►

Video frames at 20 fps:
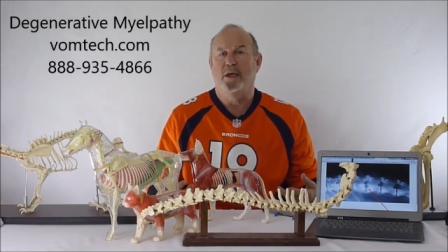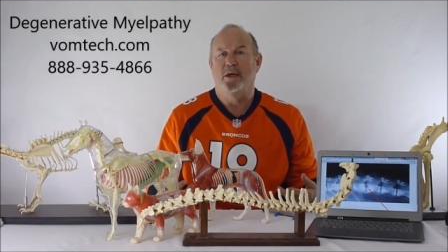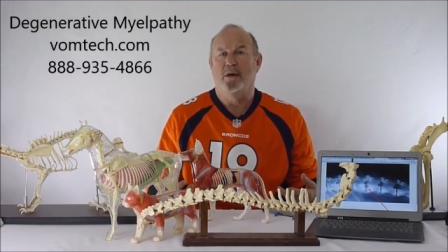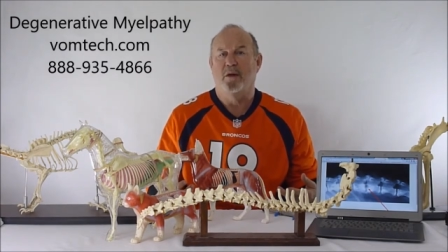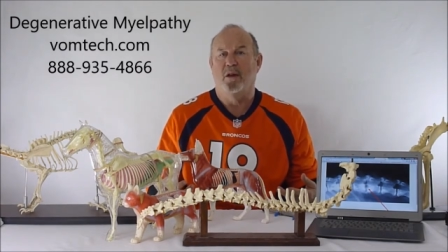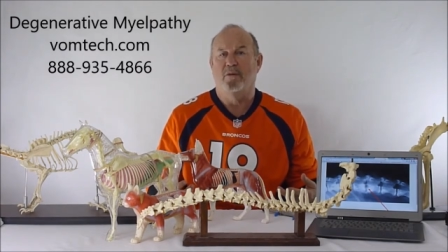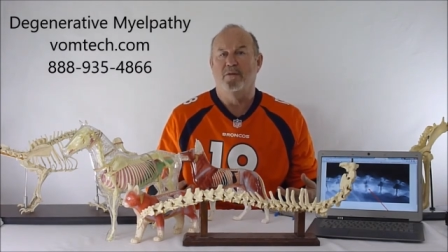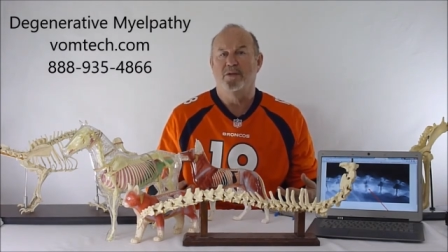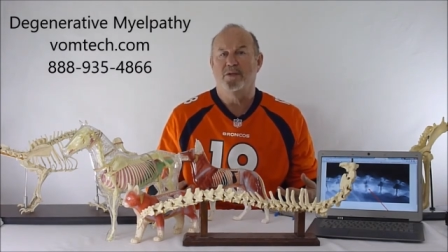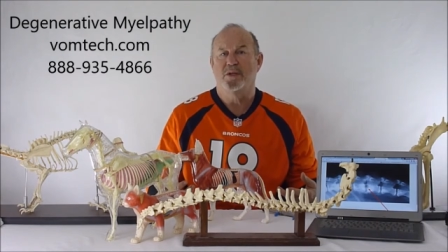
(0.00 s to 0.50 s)
and
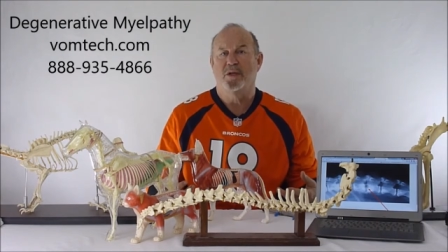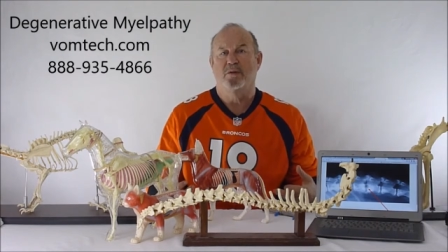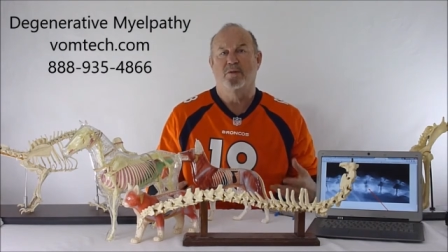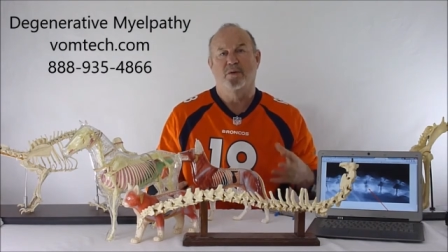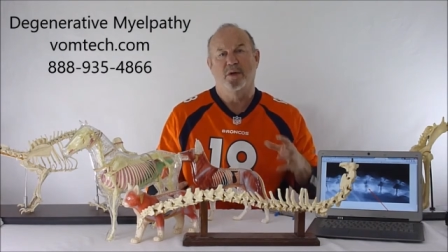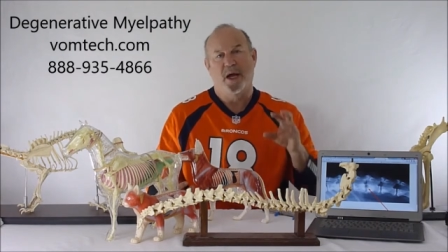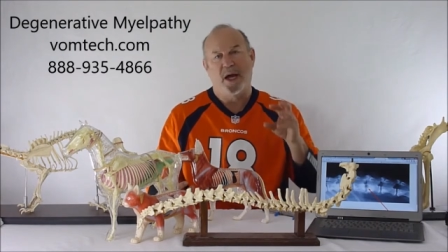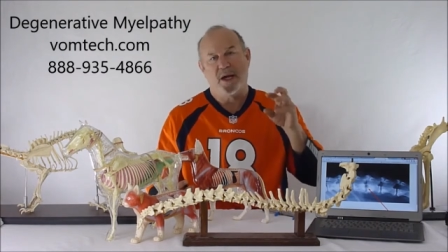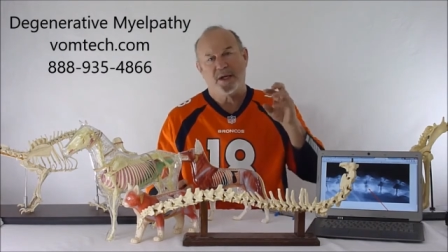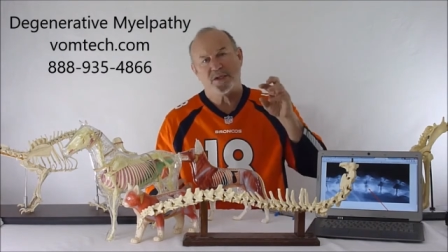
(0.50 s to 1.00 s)
all of a sudden
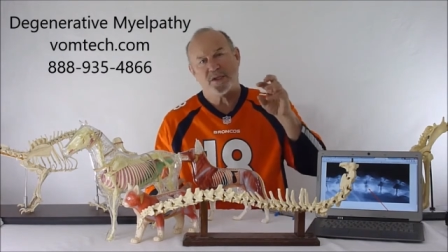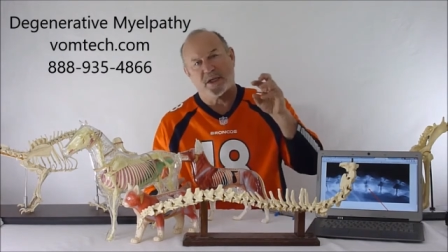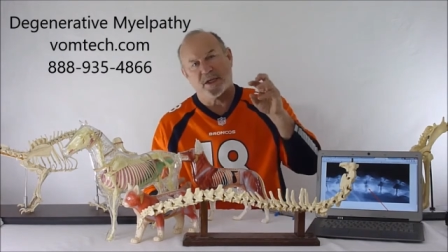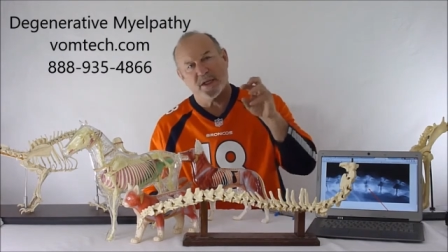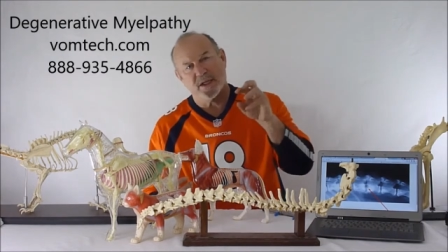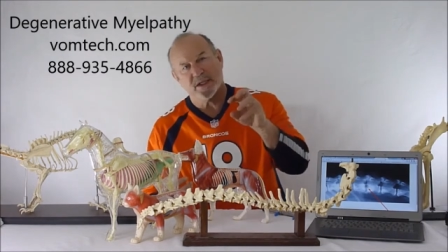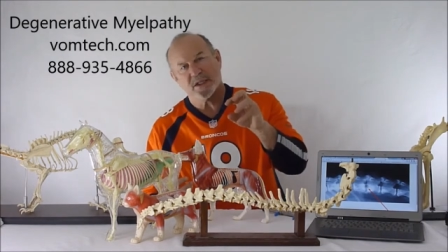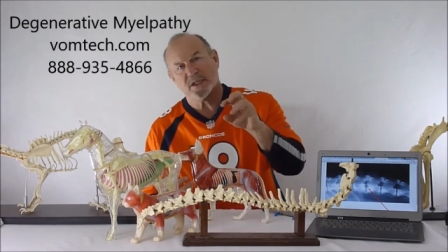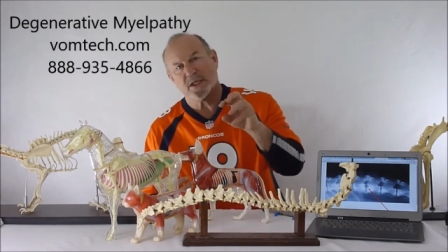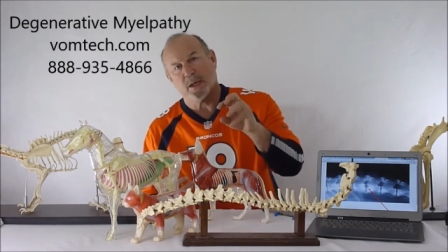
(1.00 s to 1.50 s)
reacts
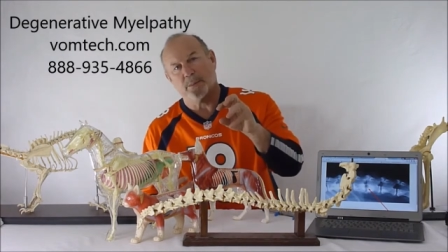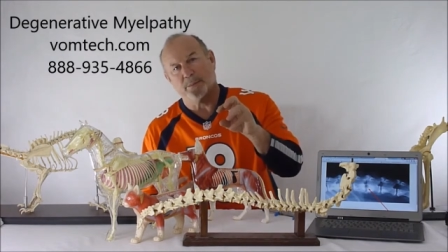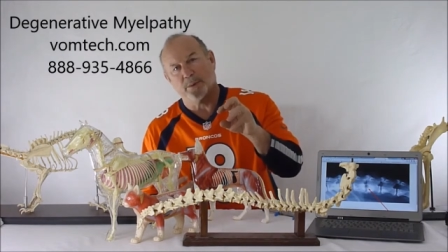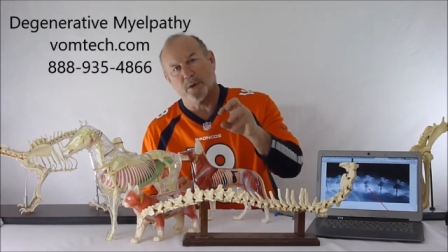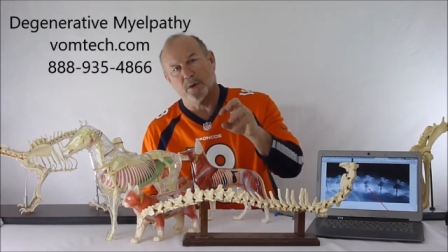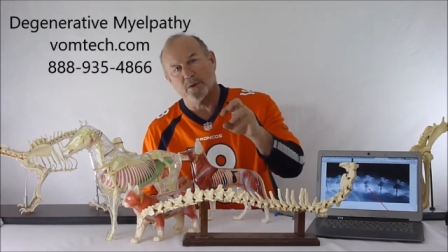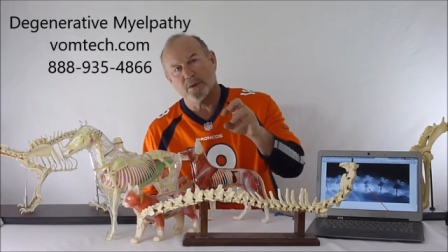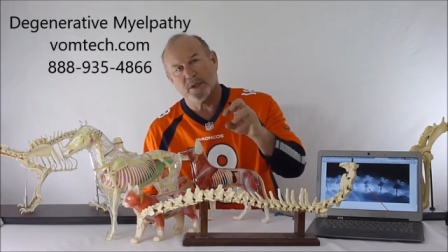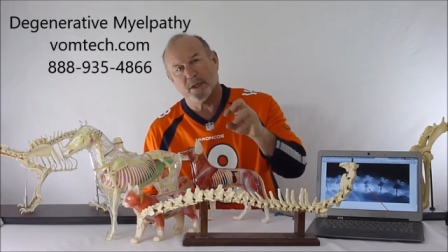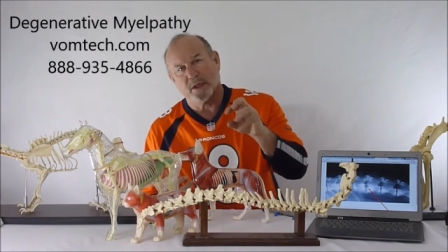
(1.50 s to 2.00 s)
against that
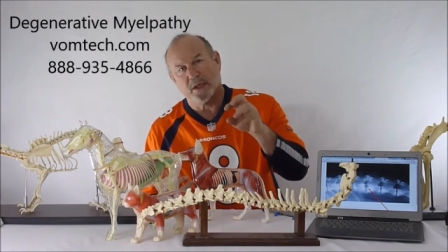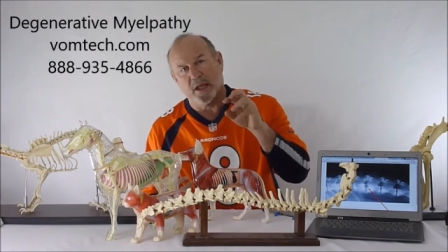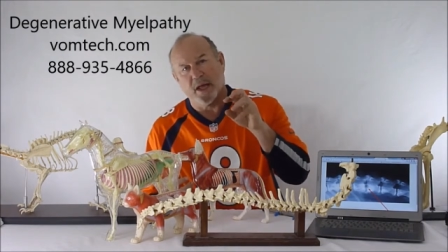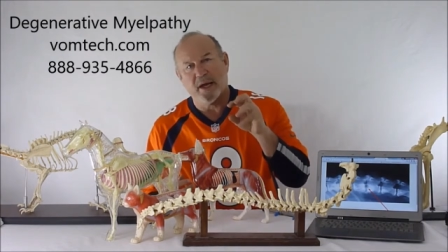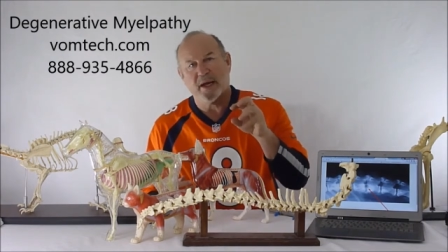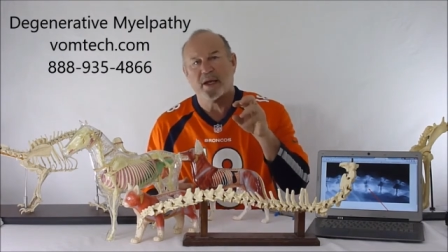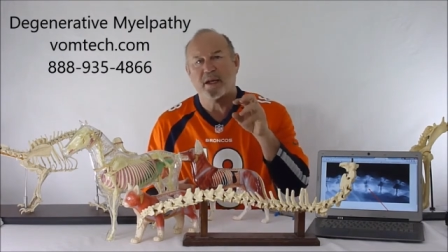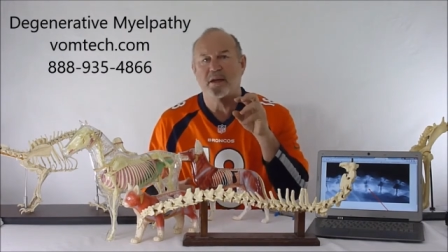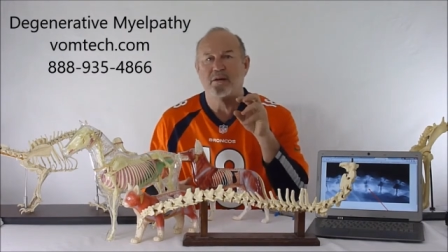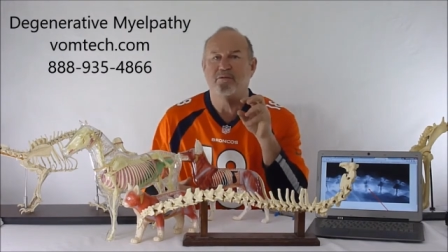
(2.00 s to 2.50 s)
protein
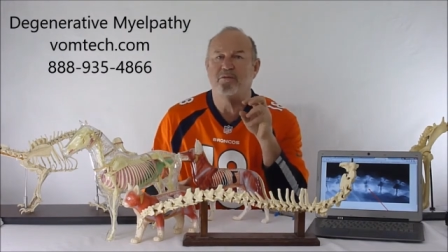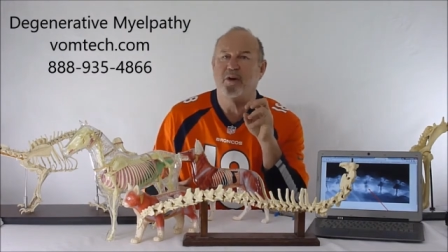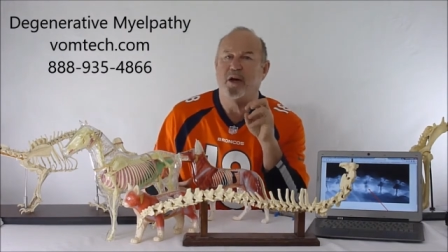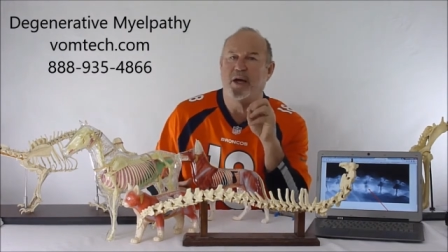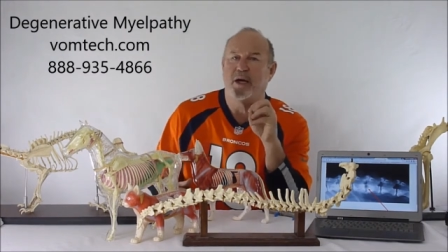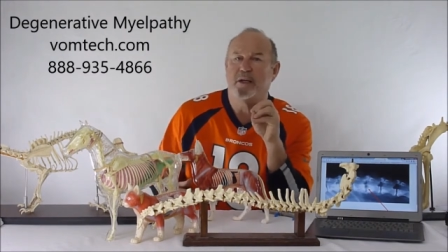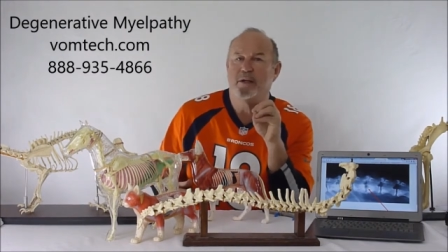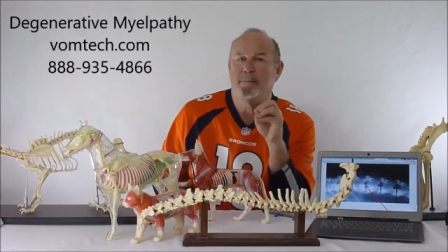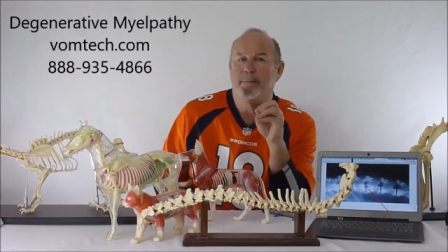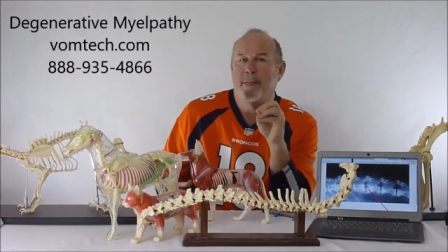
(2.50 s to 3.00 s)
like it, in
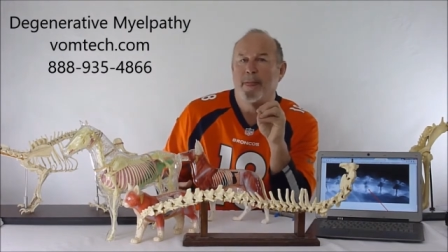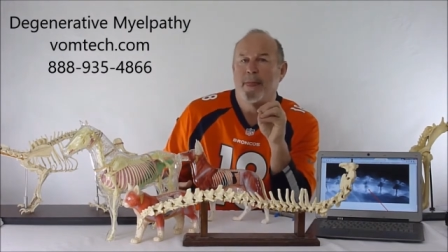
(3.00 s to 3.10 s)
fact,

◄

*THE TASK*
Every entry, word for word: repeat it, but skip the images.

*RESULT FOR THIS TASK*
Video frames at 20 fps:
(0.00 s to 0.50 s)
and
(0.50 s to 1.00 s)
all of a sudden
(1.00 s to 1.50 s)
reacts
(1.50 s to 2.00 s)
against that
(2.00 s to 2.50 s)
protein
(2.50 s to 3.00 s)
like it, in
(3.00 s to 3.10 s)
fact,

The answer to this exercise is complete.